Really, is there value in reserving judgment in critical times—like ours? The very fact we speak of crises signals the urgency of making up our minds. Over the course of three previous posts, I have described, analyzed, and praised as a virtue the capability of “Still Deciding.” But I make myself impatient. What more am I waiting for—while the meaning of our common life is at stake now?

Mural depicting Hannah Arendt near her birthplace in Hanover (Wikimedia Commons).

Overcoming both the vice of mere indecision and that of sheer dogmatism, still deciding, I have claimed, is essential to informed and worthwhile decision-making. Someone skilled in still deciding cultivates a sort of dynamic personal equilibrium, a still center amid competing, clamoring demands. Winning access to that still center warrants confidence—confidence that one is free from domination by external and internal forces that would govern one’s lives, and free for critical and creative participation in the goods of life. Like other virtues, still deciding leads in the end, I have claimed, to wisdom—the achievement of a noble simplicity that does not sacrifice complexity, but rather brings it to a rich and just harmony. Following Plato, I have praised the person who attains such simplicity as a truly good and beautiful soul, someone who wants and wills for themselves and others just the good things that are best for them.
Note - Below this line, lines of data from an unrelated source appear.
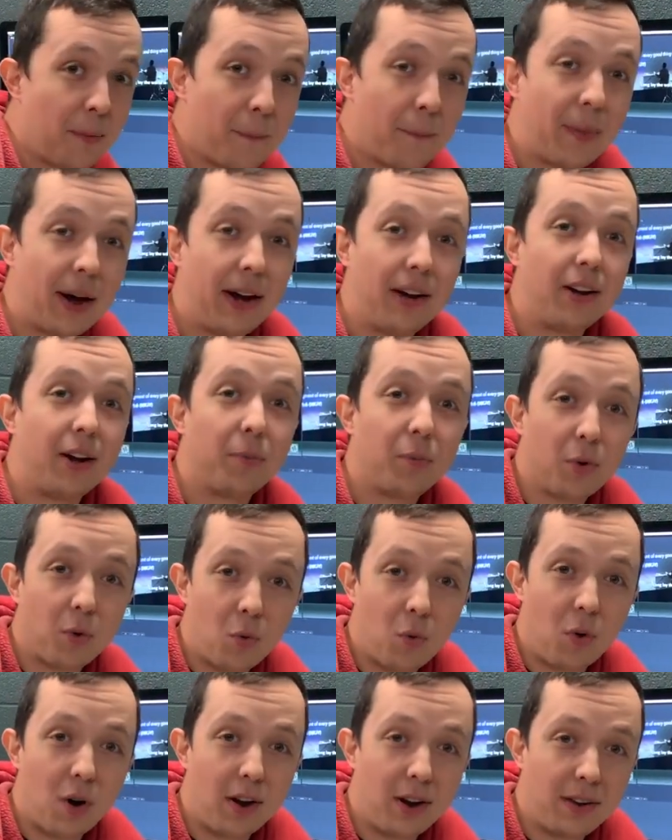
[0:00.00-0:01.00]
My number
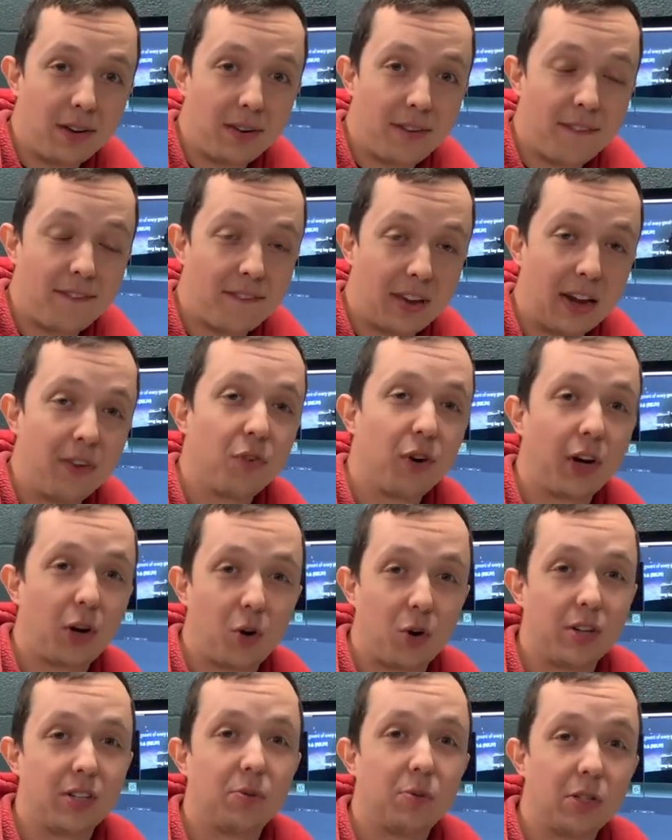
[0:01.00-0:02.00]
one favorite
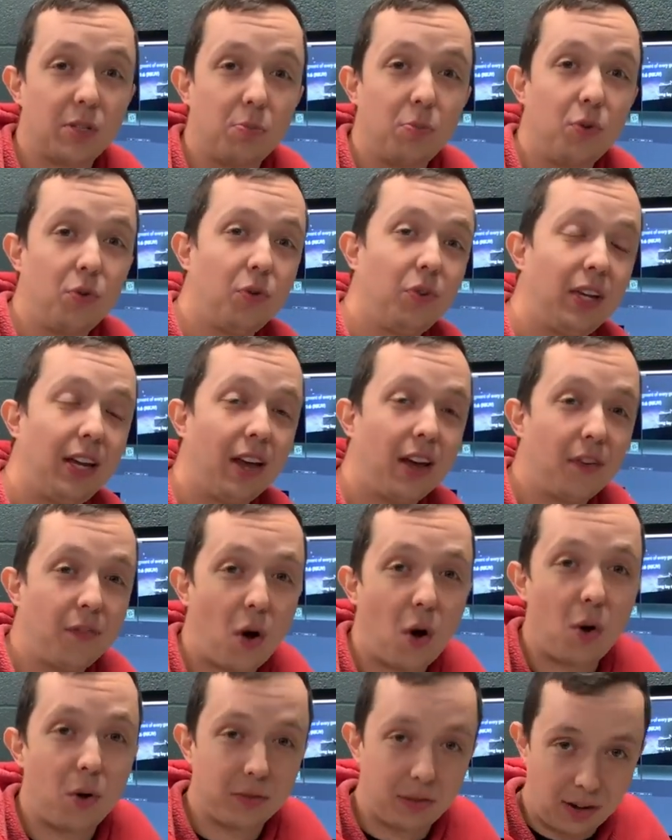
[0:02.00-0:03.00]
Christmas movie of
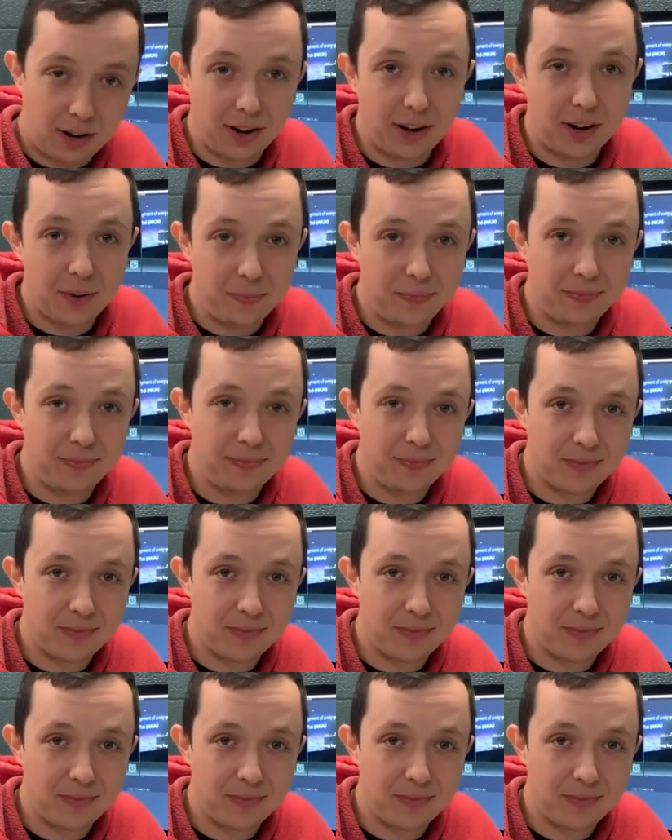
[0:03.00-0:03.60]
all time,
And yet, I still must decide many things, from no place I truly could call a still center. I confess, sometimes I am confused and doubtful. What’s more, at this social and political moment, in the density of present needs for love and justice, I am, if anything, pulled harder by my confusing proclivities to oversimplify and/or overcomplicate things. How, I wonder, could anyone who would care for their neighbor as themselves not worry that they will fail? “Justice delayed is justice denied,” remember? So am I deliberating or just dilly-dallying? I must still … decide.

We know that both the natural and virtual ecologies we rely on to guide our lives well are in poor shape. Climate chaos confuses the natural signs by which humans have regulated their lives for many centuries. Chaos on the internet confuses our ability to distinguish worthwhile communication from crap. Nor is it only intentionally bad actors who, to coyly quote a certain political advisor, “flood the zone” with excrement. Amid such epistemic confusion, doubting even as we decide may be wise.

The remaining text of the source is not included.